*TASK REQUIREMENTS*
In the records below, find the line holding "[3:45.47-3:46.51]" and the line holding "[3:55.88-3:56.93]". Set down both, with every line between them, exactly.

######

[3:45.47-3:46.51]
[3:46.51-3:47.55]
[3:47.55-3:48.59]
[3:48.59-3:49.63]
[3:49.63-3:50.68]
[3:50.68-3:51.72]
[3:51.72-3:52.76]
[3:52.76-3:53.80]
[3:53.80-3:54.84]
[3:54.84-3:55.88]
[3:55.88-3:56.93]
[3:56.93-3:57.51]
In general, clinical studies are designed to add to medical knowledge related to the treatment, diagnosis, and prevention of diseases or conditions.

######

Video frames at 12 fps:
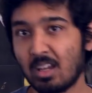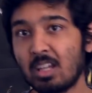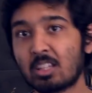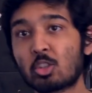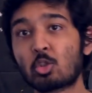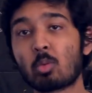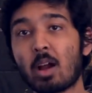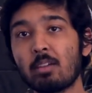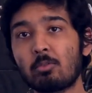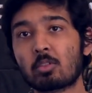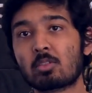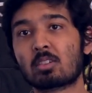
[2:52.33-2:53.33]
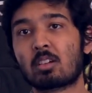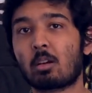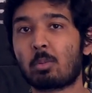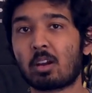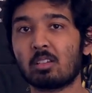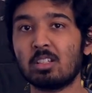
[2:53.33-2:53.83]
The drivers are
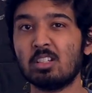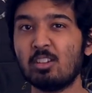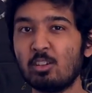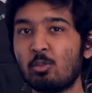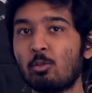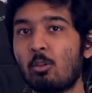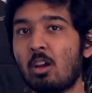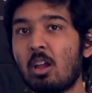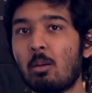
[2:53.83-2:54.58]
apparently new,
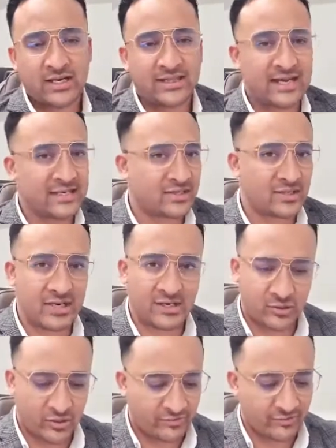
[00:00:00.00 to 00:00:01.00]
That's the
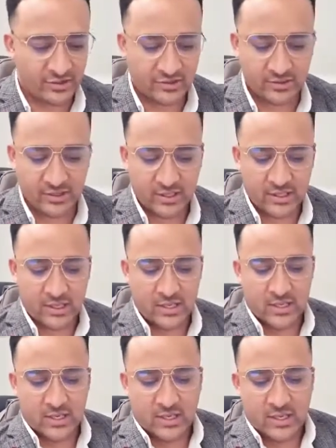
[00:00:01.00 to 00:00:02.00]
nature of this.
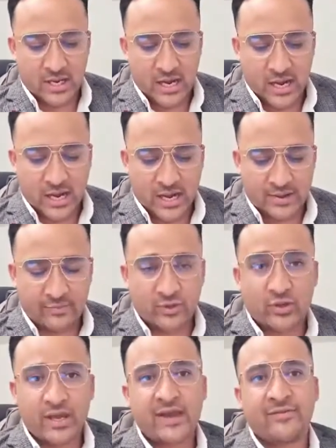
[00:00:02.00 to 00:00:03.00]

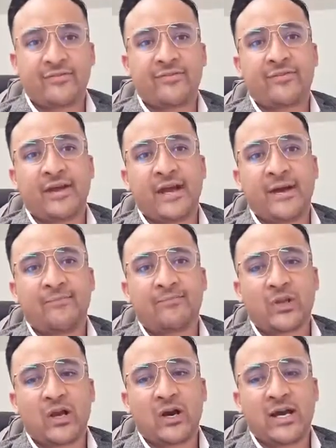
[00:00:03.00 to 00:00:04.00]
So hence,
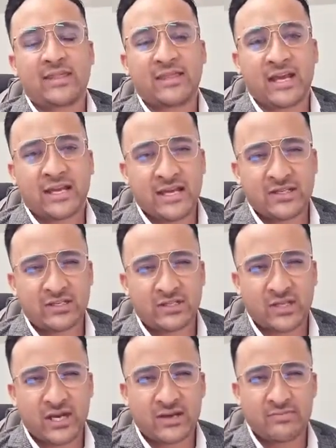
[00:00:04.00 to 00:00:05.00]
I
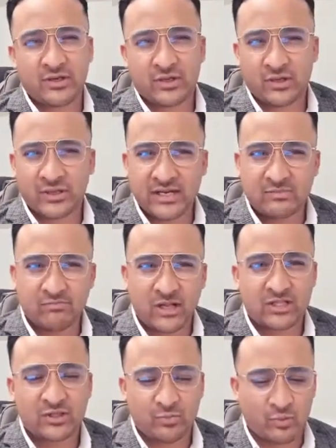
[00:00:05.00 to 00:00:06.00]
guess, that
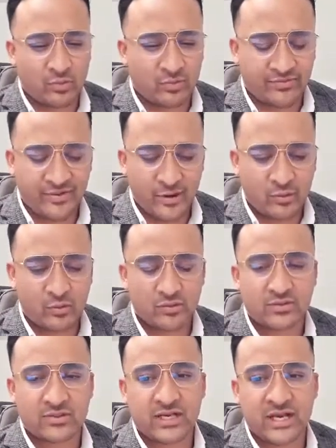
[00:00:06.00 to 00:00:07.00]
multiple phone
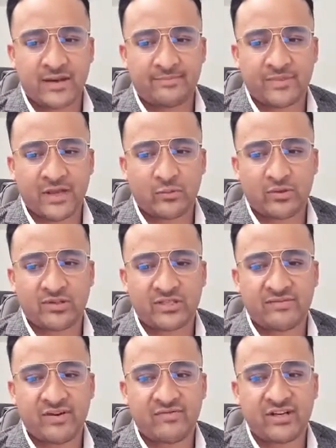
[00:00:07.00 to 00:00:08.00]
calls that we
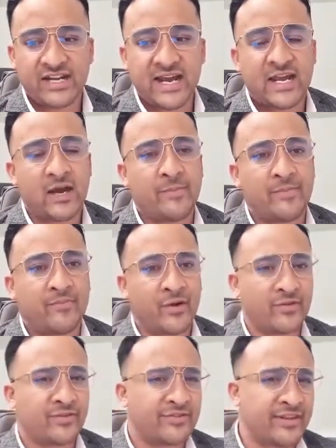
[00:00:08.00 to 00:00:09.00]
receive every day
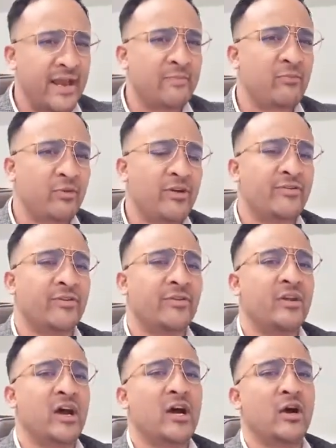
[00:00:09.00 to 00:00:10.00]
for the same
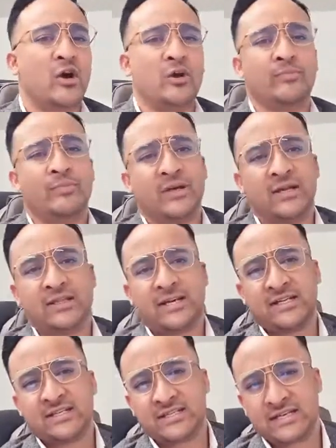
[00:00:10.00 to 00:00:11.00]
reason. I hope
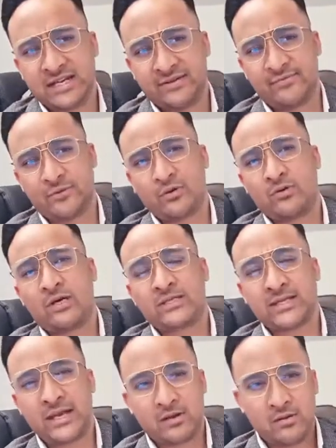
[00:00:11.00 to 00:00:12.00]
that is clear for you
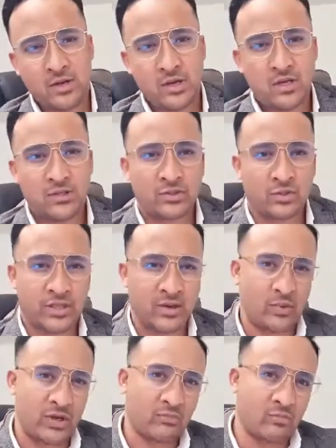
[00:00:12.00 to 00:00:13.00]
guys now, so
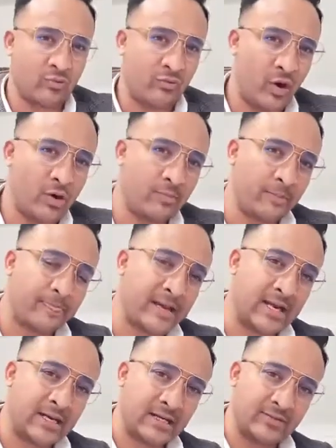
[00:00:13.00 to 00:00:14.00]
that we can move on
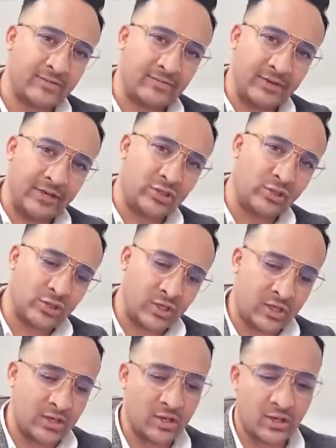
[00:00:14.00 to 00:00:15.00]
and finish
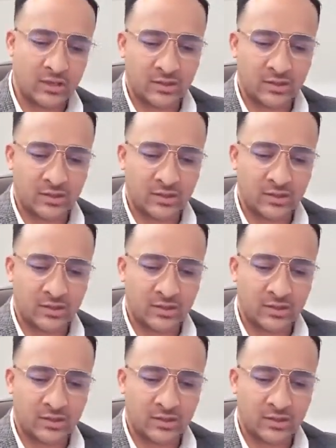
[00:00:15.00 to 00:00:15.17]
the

######

*SOLUTION TO THE EXERCISE*
[3:45.47-3:46.51]
[3:46.51-3:47.55]
[3:47.55-3:48.59]
[3:48.59-3:49.63]
[3:49.63-3:50.68]
[3:50.68-3:51.72]
[3:51.72-3:52.76]
[3:52.76-3:53.80]
[3:53.80-3:54.84]
[3:54.84-3:55.88]
[3:55.88-3:56.93]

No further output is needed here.